• **Exercise prompt**: The records that follow are to be repeated exactly, without any pictures.

+++ Given data

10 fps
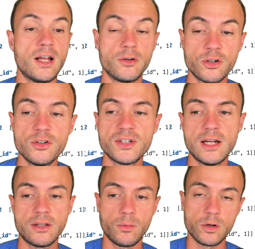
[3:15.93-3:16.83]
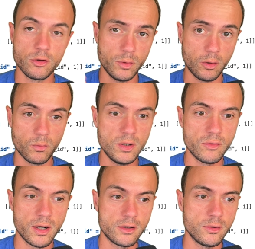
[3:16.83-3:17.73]
It turns out that when you're doing a
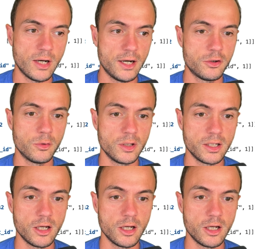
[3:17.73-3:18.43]
redirect, you can actually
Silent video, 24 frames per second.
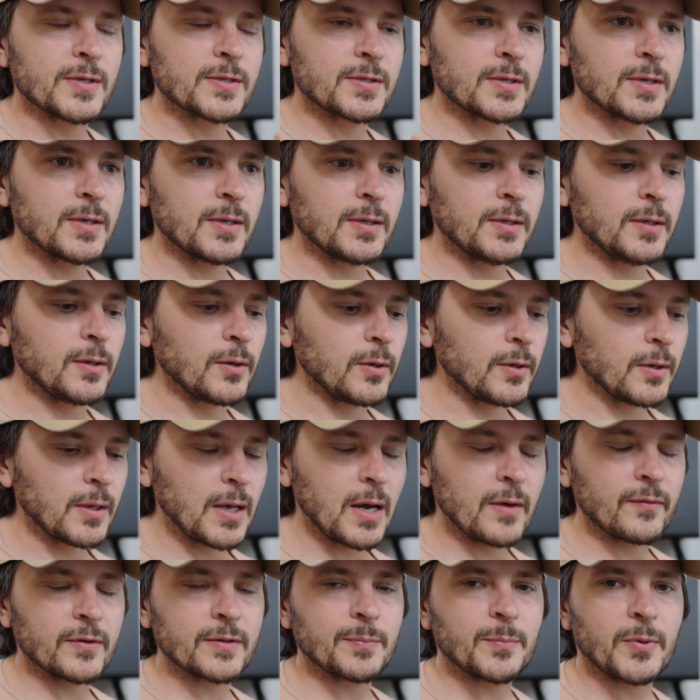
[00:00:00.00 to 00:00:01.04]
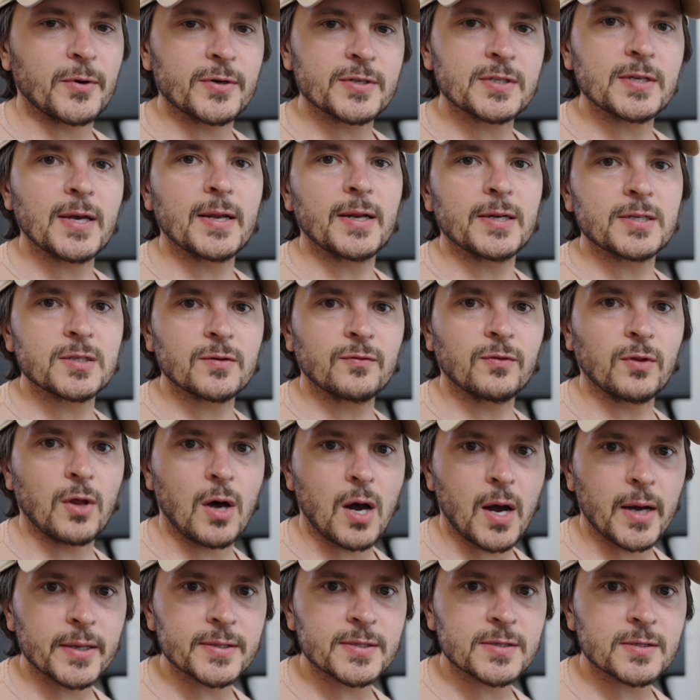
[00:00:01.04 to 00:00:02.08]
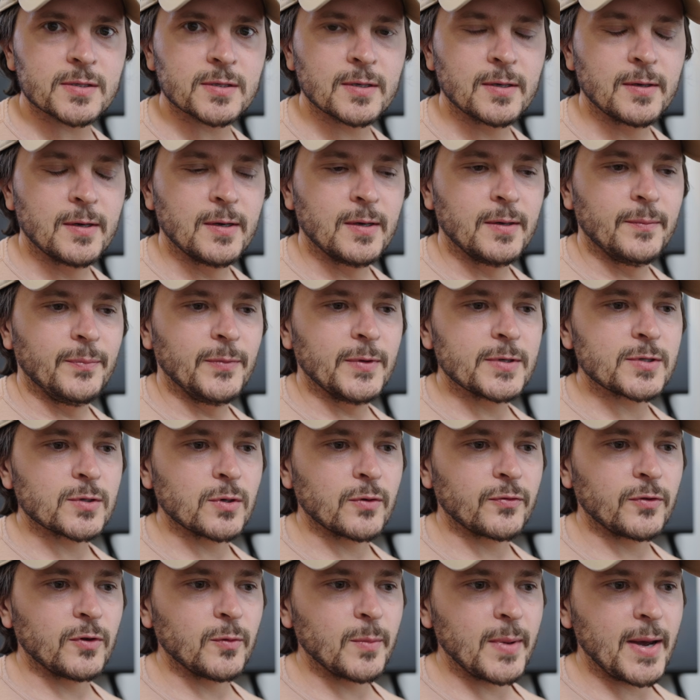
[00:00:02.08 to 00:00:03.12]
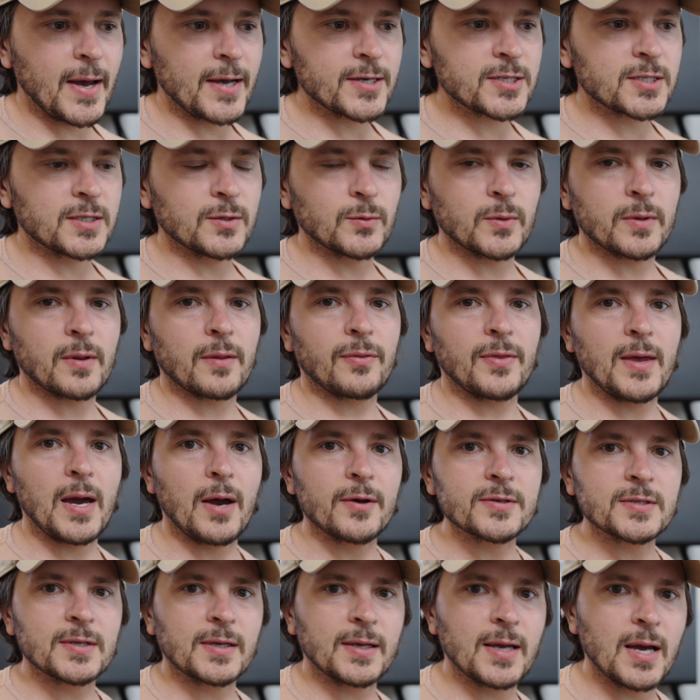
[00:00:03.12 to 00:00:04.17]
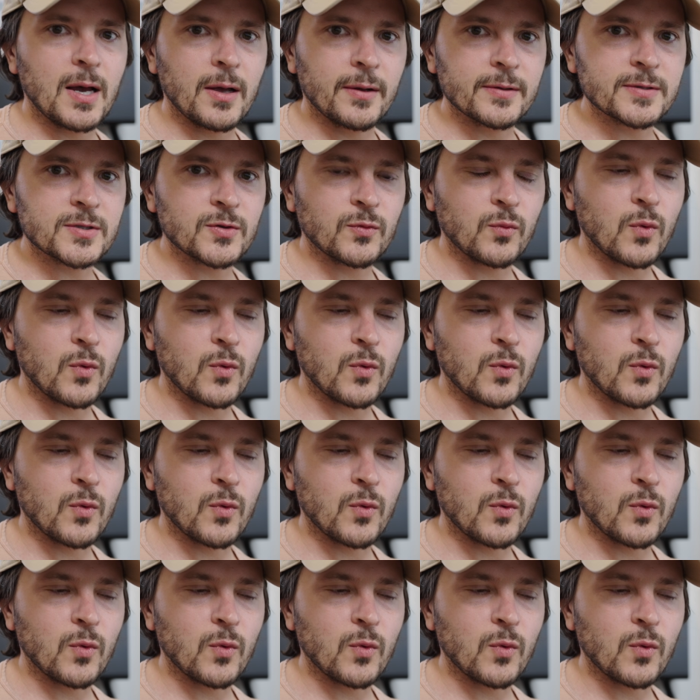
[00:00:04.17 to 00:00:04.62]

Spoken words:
is you'll have a percentage of loss. So if you mash in with 1,000 gallons of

++++++

• **Task output**:
10 fps
[3:15.93-3:16.83]
[3:16.83-3:17.73]
It turns out that when you're doing a
[3:17.73-3:18.43]
redirect, you can actually
Silent video, 24 frames per second.
[00:00:00.00 to 00:00:01.04]
[00:00:01.04 to 00:00:02.08]
[00:00:02.08 to 00:00:03.12]
[00:00:03.12 to 00:00:04.17]
[00:00:04.17 to 00:00:04.62]

Spoken words:
is you'll have a percentage of loss. So if you mash in with 1,000 gallons of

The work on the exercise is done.